Stored data entries
***

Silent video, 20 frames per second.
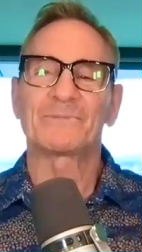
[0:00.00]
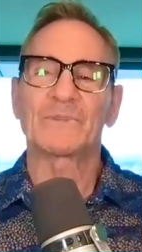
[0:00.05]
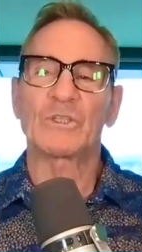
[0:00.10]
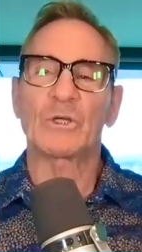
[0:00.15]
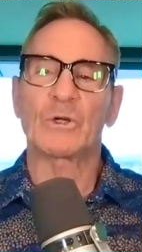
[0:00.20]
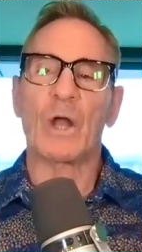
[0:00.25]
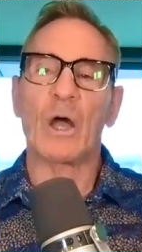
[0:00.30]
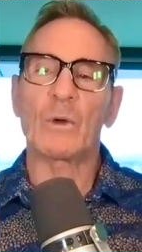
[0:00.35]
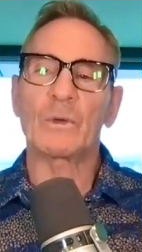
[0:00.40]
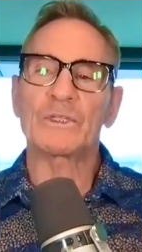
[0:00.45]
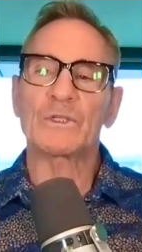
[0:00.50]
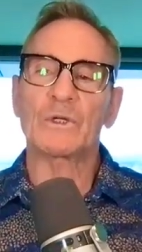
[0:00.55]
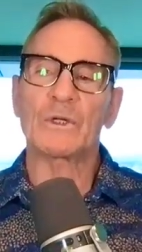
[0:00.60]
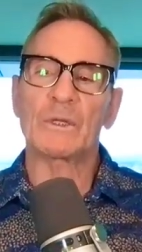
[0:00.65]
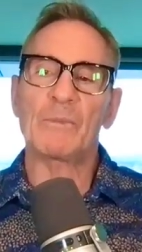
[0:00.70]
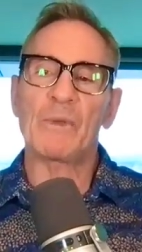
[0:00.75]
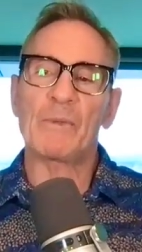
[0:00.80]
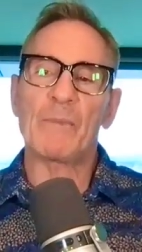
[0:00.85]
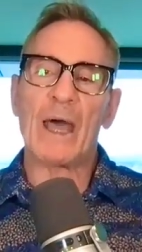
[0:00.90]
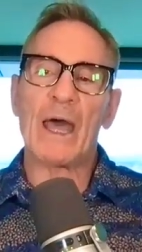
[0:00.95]
You're always going
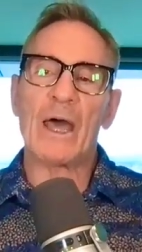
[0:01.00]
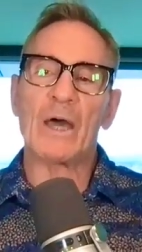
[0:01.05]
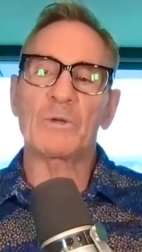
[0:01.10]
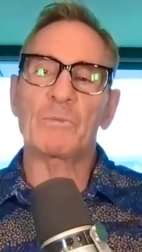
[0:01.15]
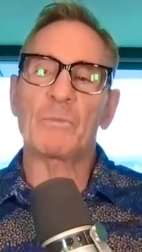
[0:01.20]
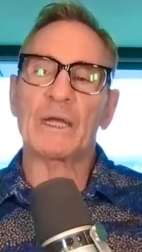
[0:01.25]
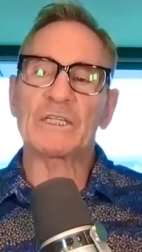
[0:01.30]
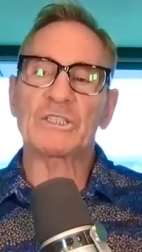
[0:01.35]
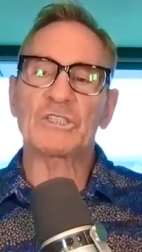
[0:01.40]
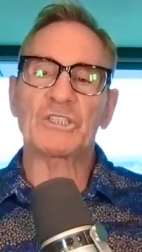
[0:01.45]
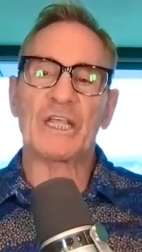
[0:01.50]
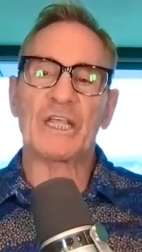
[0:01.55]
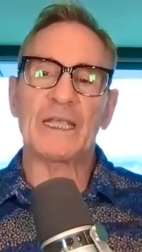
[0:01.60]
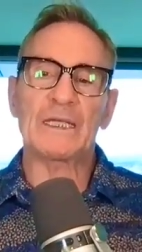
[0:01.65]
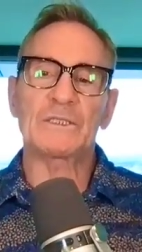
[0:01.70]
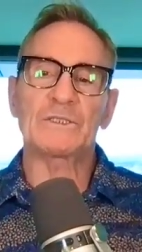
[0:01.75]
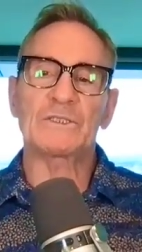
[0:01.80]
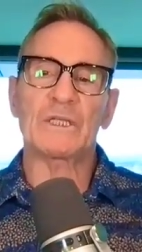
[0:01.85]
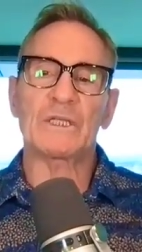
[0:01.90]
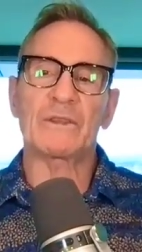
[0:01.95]
to be bound by
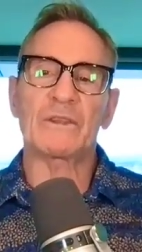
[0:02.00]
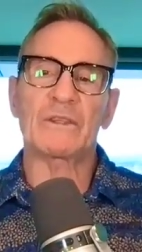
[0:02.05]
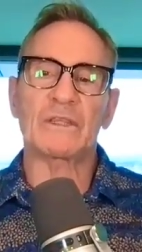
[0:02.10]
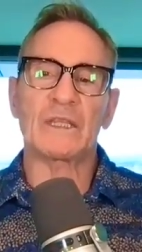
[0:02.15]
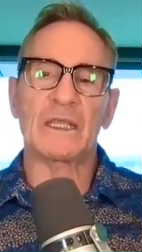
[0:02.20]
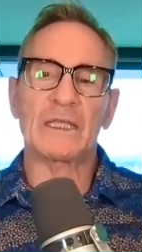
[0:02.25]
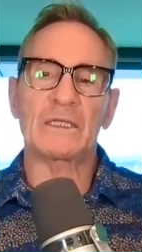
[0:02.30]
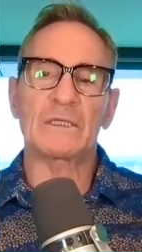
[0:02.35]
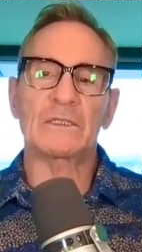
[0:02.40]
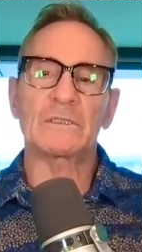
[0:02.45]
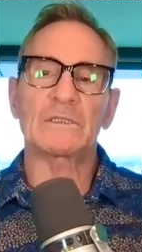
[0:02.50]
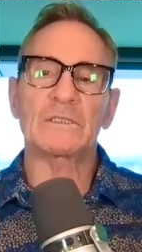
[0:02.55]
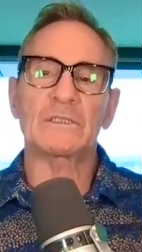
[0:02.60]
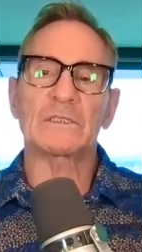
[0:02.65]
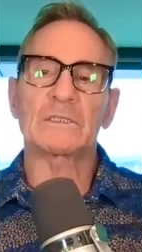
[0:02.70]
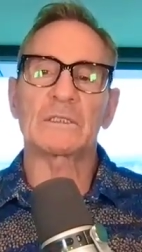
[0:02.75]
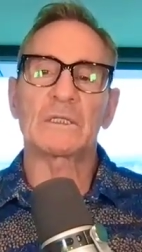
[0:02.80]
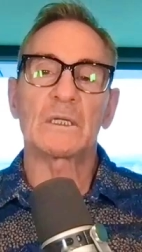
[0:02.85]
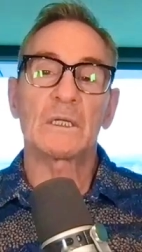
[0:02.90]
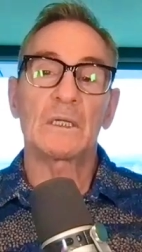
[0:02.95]
change, and
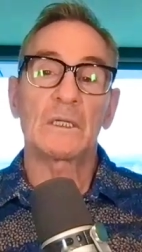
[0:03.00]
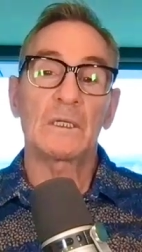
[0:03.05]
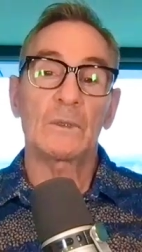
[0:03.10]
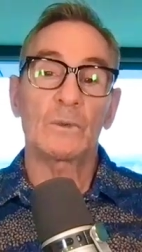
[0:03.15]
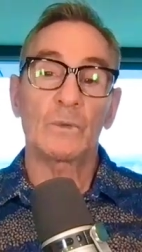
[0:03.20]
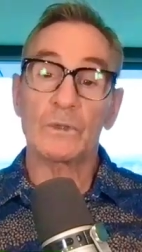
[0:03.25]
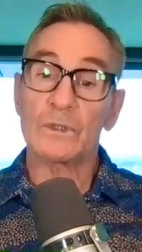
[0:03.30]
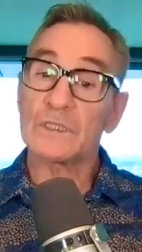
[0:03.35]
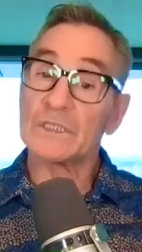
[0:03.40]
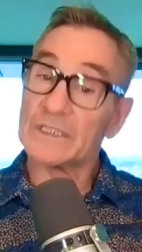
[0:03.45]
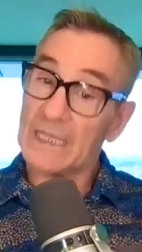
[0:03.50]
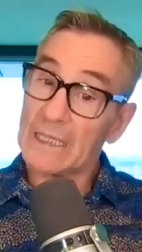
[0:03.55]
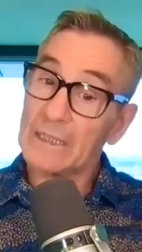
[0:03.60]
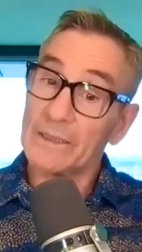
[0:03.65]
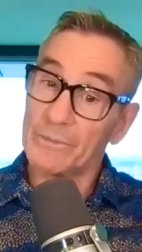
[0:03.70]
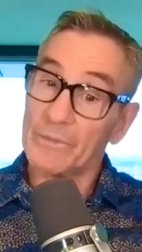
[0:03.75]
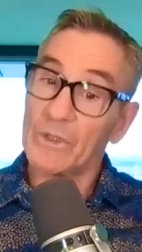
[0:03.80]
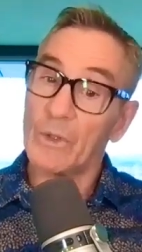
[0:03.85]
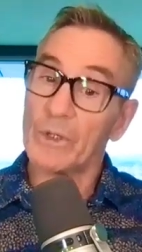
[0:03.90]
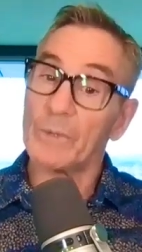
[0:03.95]
things will
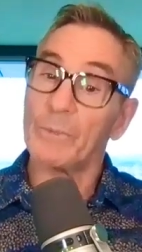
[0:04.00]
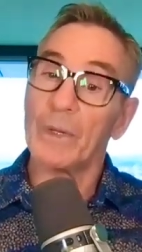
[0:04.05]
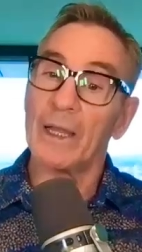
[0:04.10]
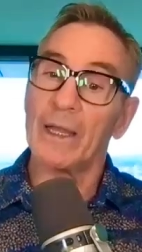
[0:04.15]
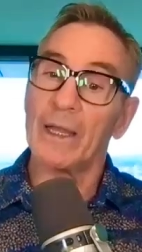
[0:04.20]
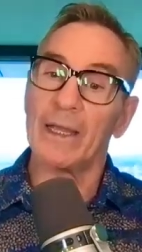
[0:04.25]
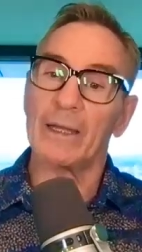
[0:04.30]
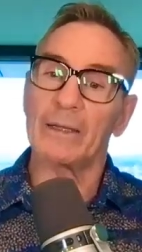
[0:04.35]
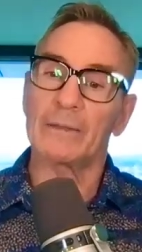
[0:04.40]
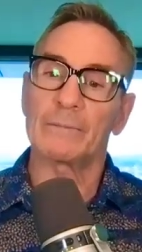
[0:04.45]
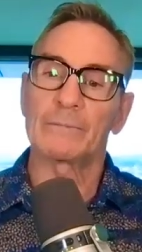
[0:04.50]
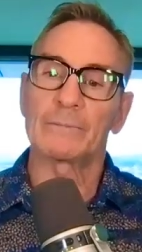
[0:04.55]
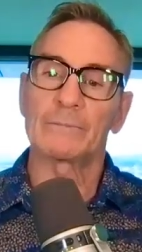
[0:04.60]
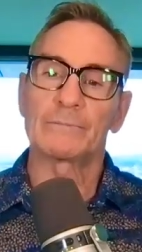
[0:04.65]
seldom go to plan.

***

Reproduce the data above line for line, excluding every picture.

» Answer to this problem
Silent video, 20 frames per second.
[0:00.00]
[0:00.05]
[0:00.10]
[0:00.15]
[0:00.20]
[0:00.25]
[0:00.30]
[0:00.35]
[0:00.40]
[0:00.45]
[0:00.50]
[0:00.55]
[0:00.60]
[0:00.65]
[0:00.70]
[0:00.75]
[0:00.80]
[0:00.85]
[0:00.90]
[0:00.95]
You're always going
[0:01.00]
[0:01.05]
[0:01.10]
[0:01.15]
[0:01.20]
[0:01.25]
[0:01.30]
[0:01.35]
[0:01.40]
[0:01.45]
[0:01.50]
[0:01.55]
[0:01.60]
[0:01.65]
[0:01.70]
[0:01.75]
[0:01.80]
[0:01.85]
[0:01.90]
[0:01.95]
to be bound by
[0:02.00]
[0:02.05]
[0:02.10]
[0:02.15]
[0:02.20]
[0:02.25]
[0:02.30]
[0:02.35]
[0:02.40]
[0:02.45]
[0:02.50]
[0:02.55]
[0:02.60]
[0:02.65]
[0:02.70]
[0:02.75]
[0:02.80]
[0:02.85]
[0:02.90]
[0:02.95]
change, and
[0:03.00]
[0:03.05]
[0:03.10]
[0:03.15]
[0:03.20]
[0:03.25]
[0:03.30]
[0:03.35]
[0:03.40]
[0:03.45]
[0:03.50]
[0:03.55]
[0:03.60]
[0:03.65]
[0:03.70]
[0:03.75]
[0:03.80]
[0:03.85]
[0:03.90]
[0:03.95]
things will
[0:04.00]
[0:04.05]
[0:04.10]
[0:04.15]
[0:04.20]
[0:04.25]
[0:04.30]
[0:04.35]
[0:04.40]
[0:04.45]
[0:04.50]
[0:04.55]
[0:04.60]
[0:04.65]
seldom go to plan.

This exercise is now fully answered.